• [TASK INSTRUCTIONS]
Exactly as they appear below, repeat the lines from the one with "[00:00:01.50 to 00:00:02.15]" through the one with "Transcript, with fillers: and so", and no others.

☆ ☆ ☆ ☆ ☆

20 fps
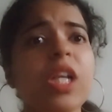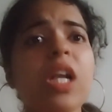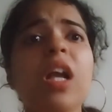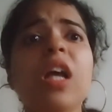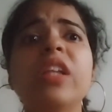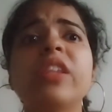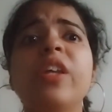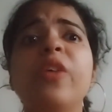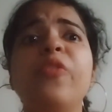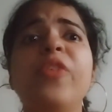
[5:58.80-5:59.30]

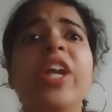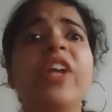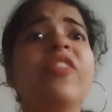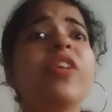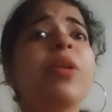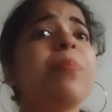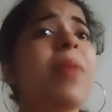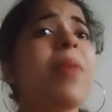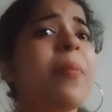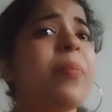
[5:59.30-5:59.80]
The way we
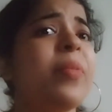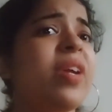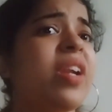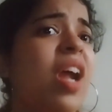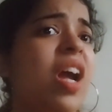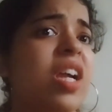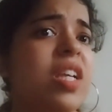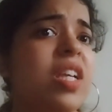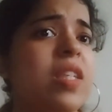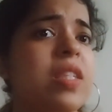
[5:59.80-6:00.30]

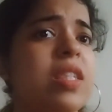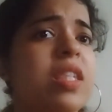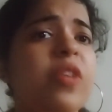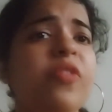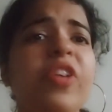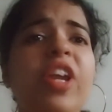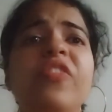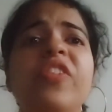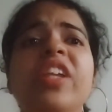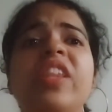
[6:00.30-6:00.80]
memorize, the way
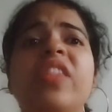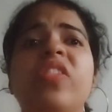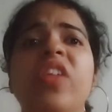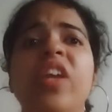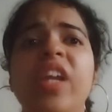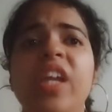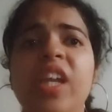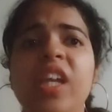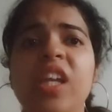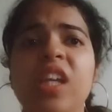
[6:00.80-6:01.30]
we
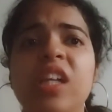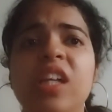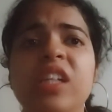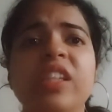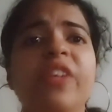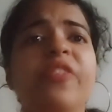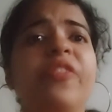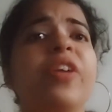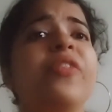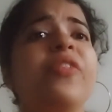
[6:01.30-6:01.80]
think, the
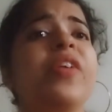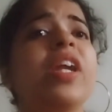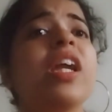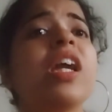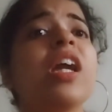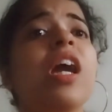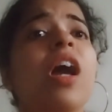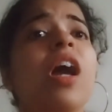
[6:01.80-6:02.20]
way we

☆ ☆ ☆ ☆ ☆

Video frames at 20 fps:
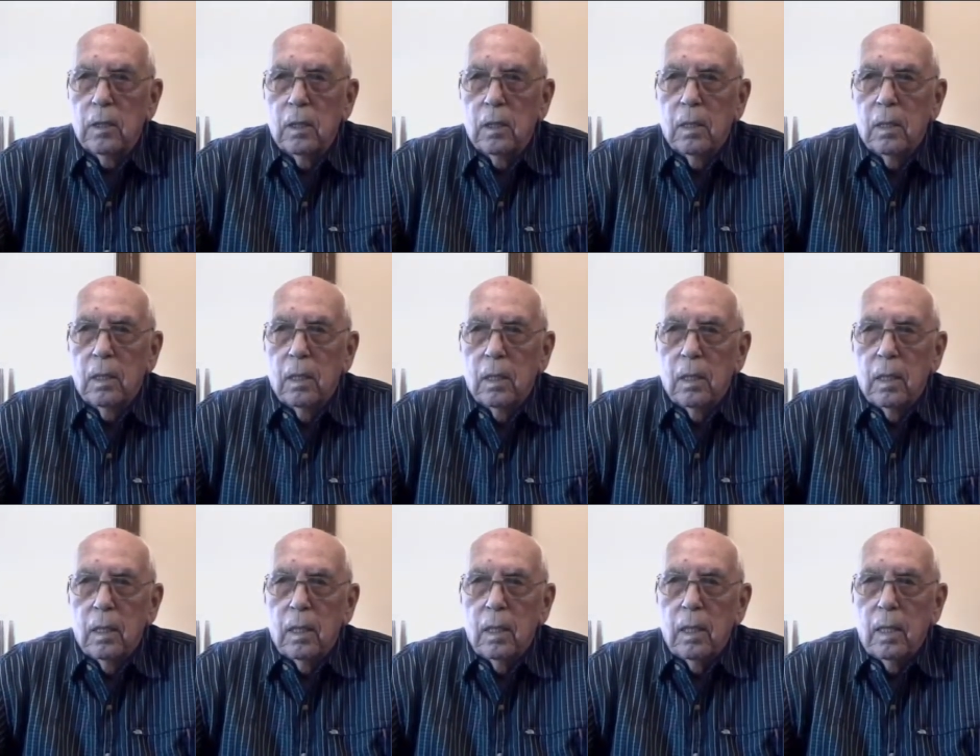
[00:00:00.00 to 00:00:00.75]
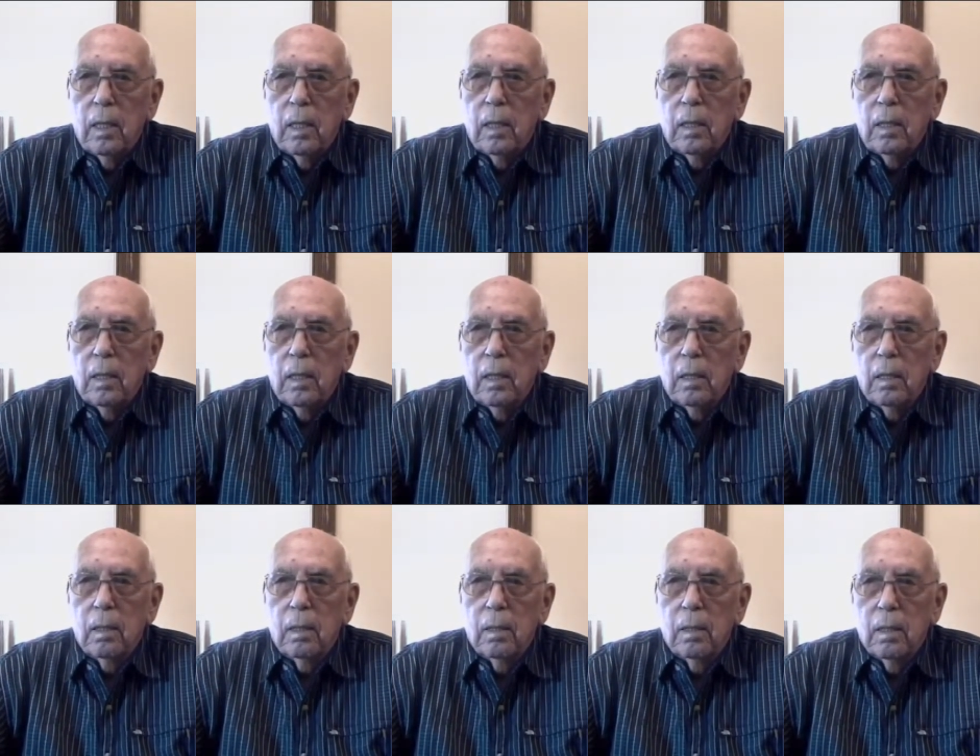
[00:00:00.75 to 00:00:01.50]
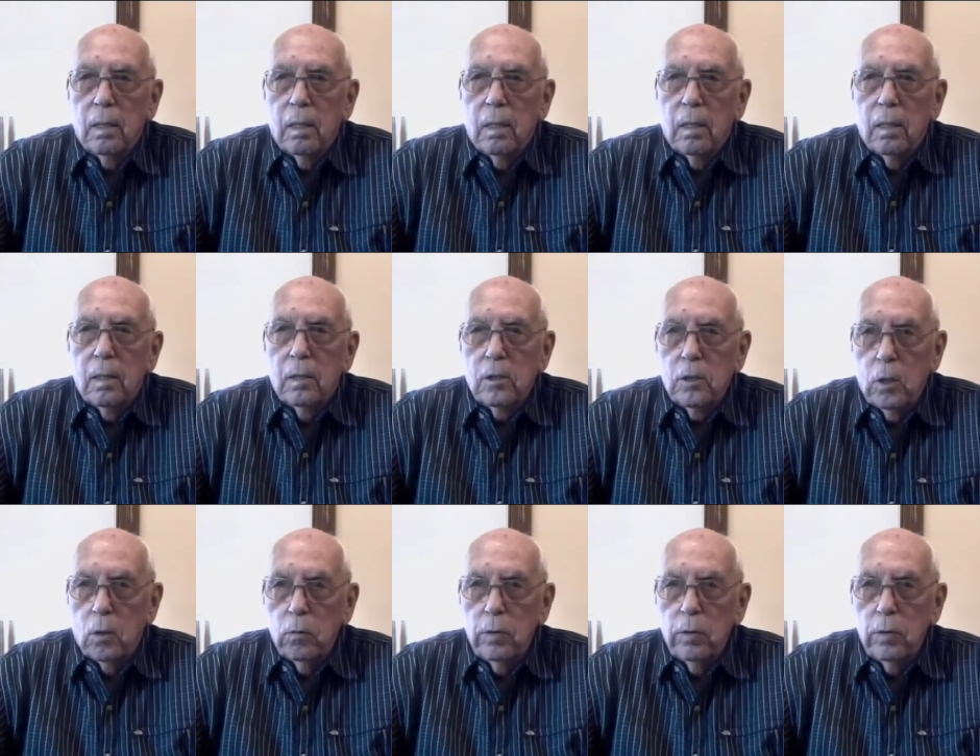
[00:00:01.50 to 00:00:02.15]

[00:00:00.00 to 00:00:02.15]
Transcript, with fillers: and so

☆ ☆ ☆ ☆ ☆

• [RESULT OF THIS EXERCISE]
[00:00:01.50 to 00:00:02.15]

[00:00:00.00 to 00:00:02.15]
Transcript, with fillers: and so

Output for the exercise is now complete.